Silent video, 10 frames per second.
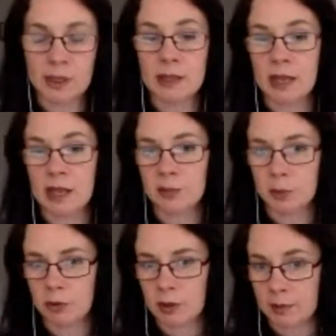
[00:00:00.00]

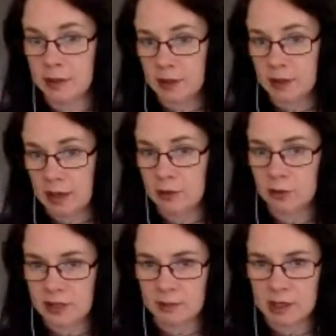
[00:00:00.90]
education programme, and I know
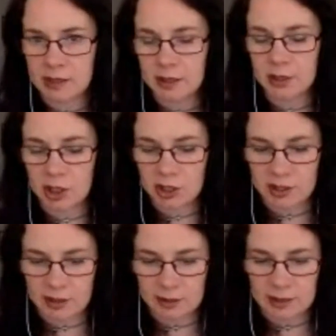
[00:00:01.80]
some institutions
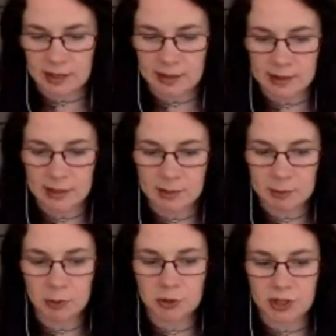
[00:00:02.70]
are taking the same
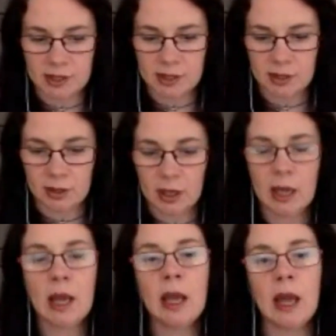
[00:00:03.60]
approach, is to
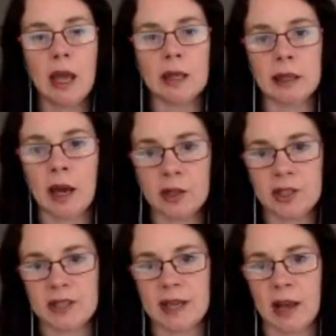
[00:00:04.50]
encourage
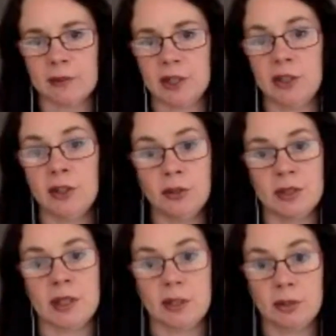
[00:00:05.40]
staff to use
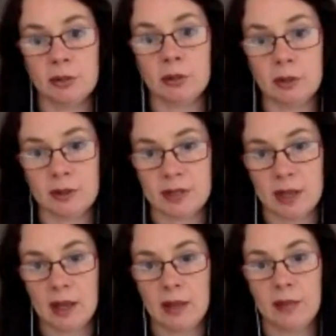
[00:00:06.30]
the tools
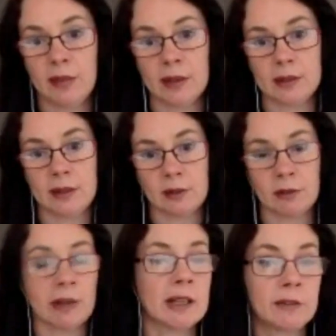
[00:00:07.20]
that
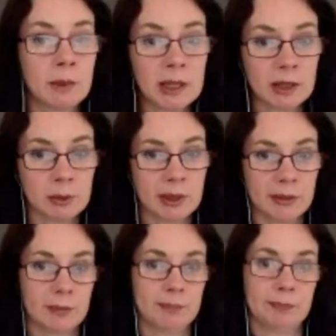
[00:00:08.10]
they're already familiar
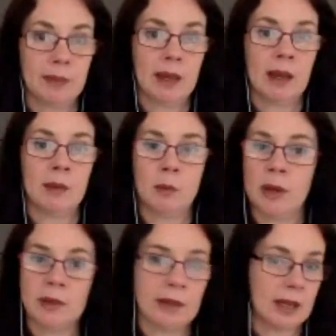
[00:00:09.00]
with,
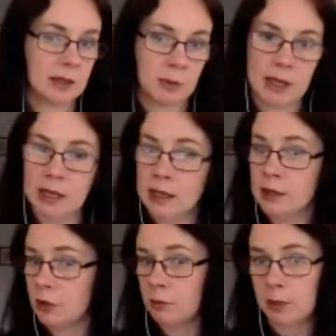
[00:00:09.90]
whether that's
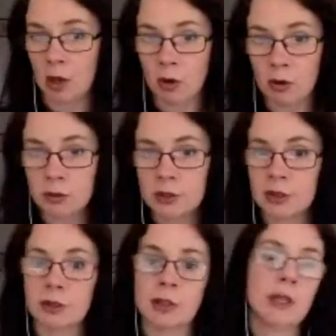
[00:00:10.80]
wikis or
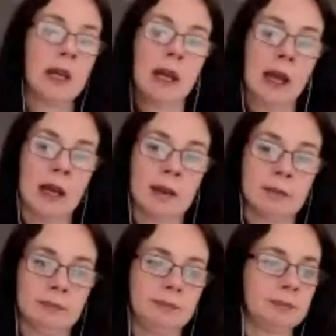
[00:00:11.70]
blogs or
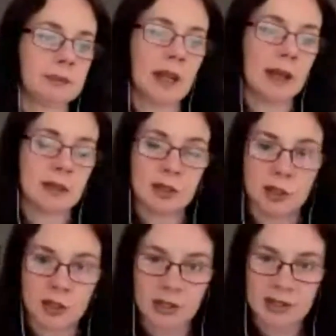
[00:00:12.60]

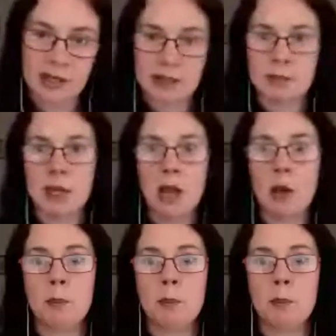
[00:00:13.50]
institutional systems.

[WORK REQUEST]
Would you reproduce the records exactly as they stand, but without the pictures?

[RESPONSE TO THE EXERCISE]
Silent video, 10 frames per second.
[00:00:00.00]

[00:00:00.90]
education programme, and I know
[00:00:01.80]
some institutions
[00:00:02.70]
are taking the same
[00:00:03.60]
approach, is to
[00:00:04.50]
encourage
[00:00:05.40]
staff to use
[00:00:06.30]
the tools
[00:00:07.20]
that
[00:00:08.10]
they're already familiar
[00:00:09.00]
with,
[00:00:09.90]
whether that's
[00:00:10.80]
wikis or
[00:00:11.70]
blogs or
[00:00:12.60]

[00:00:13.50]
institutional systems.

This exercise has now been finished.